Nassau County police said he was pronounced dead on Christmas Eve from injuries suffered in a Dec. 21 automobile crash in Williston Park.
Students, teachers and community members filled the bleachers and lined the fences at Mineola High School to watch current and former members of the soccer team face off in an exhibition to honor Melendez, who was a four-year starter.
“It’s a lot of love, not just from the teammates, but from the classmates and from everybody,” said Melendez’s father, Jose. “I live in Farmingdale and my son lived [with his mother, Karen Miranda] in Mineola. I used to see Mineola as a regular town, the town where my son lived. But now, when I come to Mineola, I feel like it’s my home . . . This is by far the biggest birthday celebration for him and I’m very honored what they’re doing for us.”
He added, “Soccer was the world for him. There were two things that he wanted to do in life, to become a professional soccer player and work with computers.”
The game pitted this past fall’s squad, of which Melendez was a co-captain, against alumni, with whom Melendez had played. The student team won, 1-0.
The final score certainly was fitting. Melendez wore No. 10 in his final two seasons and took tremendous pride in that he wore the same number as soccer legend Pelé.
“It was my first time playing on this field without him in an actual competitive match,” friend and co-captain Manny Mirao said. “We won, 1-0, and you could feel that he was there. We won the game because of him. There were a lot of chances where you would feel like the other team was going to score, but it almost felt as if Christian was right there defending them with us.”
Both teams played with 10 men on each side, a change from the usual 11, as a tribute to Melendez.
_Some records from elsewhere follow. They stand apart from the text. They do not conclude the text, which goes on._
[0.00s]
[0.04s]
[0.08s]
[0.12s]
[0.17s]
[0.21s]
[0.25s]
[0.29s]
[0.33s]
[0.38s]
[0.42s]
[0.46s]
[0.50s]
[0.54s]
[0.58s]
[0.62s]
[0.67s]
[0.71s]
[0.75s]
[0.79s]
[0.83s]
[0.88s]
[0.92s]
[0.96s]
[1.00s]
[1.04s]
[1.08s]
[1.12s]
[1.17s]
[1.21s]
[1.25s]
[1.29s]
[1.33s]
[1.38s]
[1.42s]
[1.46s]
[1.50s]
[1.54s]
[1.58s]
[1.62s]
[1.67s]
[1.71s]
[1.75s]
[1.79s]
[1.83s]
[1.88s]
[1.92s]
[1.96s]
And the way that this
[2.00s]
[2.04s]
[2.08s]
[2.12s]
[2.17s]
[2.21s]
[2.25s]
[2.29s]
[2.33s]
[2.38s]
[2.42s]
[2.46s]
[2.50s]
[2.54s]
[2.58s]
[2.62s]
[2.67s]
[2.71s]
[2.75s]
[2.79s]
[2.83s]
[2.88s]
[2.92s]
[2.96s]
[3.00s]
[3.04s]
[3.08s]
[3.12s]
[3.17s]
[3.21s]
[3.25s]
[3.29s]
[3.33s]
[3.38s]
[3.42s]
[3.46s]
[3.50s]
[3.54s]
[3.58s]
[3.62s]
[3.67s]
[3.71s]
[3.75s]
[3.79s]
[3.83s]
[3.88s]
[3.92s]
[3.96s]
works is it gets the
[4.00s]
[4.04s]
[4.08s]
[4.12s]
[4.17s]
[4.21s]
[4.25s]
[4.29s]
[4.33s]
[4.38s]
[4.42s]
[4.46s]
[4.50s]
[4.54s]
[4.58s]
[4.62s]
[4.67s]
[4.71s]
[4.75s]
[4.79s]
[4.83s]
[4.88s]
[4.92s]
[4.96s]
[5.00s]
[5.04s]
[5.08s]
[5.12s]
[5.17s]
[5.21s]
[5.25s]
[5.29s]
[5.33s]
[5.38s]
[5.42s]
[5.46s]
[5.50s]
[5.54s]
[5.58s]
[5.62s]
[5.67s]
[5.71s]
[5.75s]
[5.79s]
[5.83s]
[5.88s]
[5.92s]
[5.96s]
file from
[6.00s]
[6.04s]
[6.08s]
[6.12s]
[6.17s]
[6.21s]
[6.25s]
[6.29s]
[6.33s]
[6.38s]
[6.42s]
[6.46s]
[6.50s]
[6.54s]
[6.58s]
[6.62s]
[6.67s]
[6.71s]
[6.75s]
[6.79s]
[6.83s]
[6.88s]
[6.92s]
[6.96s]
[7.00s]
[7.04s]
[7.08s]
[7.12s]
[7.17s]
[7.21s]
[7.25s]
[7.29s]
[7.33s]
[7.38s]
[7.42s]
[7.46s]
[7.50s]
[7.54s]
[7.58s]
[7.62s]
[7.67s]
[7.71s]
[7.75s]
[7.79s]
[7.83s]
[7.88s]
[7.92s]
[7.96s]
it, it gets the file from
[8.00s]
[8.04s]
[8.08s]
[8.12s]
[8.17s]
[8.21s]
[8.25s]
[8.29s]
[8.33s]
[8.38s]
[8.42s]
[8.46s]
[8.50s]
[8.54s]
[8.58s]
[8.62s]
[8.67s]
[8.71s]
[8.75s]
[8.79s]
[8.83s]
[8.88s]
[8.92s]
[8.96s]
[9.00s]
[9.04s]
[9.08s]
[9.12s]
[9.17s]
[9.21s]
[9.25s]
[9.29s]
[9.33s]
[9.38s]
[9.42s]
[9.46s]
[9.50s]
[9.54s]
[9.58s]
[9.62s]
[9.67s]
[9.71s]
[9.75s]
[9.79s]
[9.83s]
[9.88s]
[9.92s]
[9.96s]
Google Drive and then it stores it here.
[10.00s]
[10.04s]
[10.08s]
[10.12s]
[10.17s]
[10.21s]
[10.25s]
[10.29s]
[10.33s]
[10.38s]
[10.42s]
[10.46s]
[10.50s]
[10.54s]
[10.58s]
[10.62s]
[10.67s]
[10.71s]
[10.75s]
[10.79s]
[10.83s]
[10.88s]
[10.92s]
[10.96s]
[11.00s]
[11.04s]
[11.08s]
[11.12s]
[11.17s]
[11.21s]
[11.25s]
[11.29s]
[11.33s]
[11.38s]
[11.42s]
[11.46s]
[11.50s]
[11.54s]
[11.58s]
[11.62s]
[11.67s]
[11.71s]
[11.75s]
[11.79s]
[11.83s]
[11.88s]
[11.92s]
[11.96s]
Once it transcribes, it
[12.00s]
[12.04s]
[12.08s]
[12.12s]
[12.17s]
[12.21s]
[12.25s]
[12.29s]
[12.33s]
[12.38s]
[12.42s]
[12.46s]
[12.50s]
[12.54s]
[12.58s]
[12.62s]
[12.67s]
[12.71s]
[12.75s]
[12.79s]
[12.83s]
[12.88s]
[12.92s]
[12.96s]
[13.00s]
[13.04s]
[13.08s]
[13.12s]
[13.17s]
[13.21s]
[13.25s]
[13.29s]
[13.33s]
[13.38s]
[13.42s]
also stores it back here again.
“This meant everything to me,” said Luis Tinoco, who graduated from Mineola in 2017. “We were all tremendously close to Christian. We played soccer every day with him and that bond is like no other . . . This is a complete honor to be playing on the field one last time.”
Tinoco said he’s been playing soccer with Melendez his “whole life.’’
“He was the nicest kid you’ll ever meet,” Tinoco said. “He would never talk back to you, never yell at you and would also reason with you. Even if he thought you were wrong, he’d never disagree with you. He’d work with you . . . He would be kind without expecting anything in return, and that takes a big person.”
Players and some spectators wore black shirts that had Melendez’s name and No. 10 on the back. All 300 of the shirts that were made were sold, with 200 more on order, said Paul Pereira, who coached Melendez in his freshman, sophomore and junior seasons.
The money will go to the family and to a scholarship fund that is in the early stages of being set up, Pereira said.
“This is a small, wonderful community with a big heart,” Pereira said. “I don’t think there was a more fitting way to remember Christian. This is what he would have loved. He spent all four years at Mineola on that field and that was a great way to honor him.”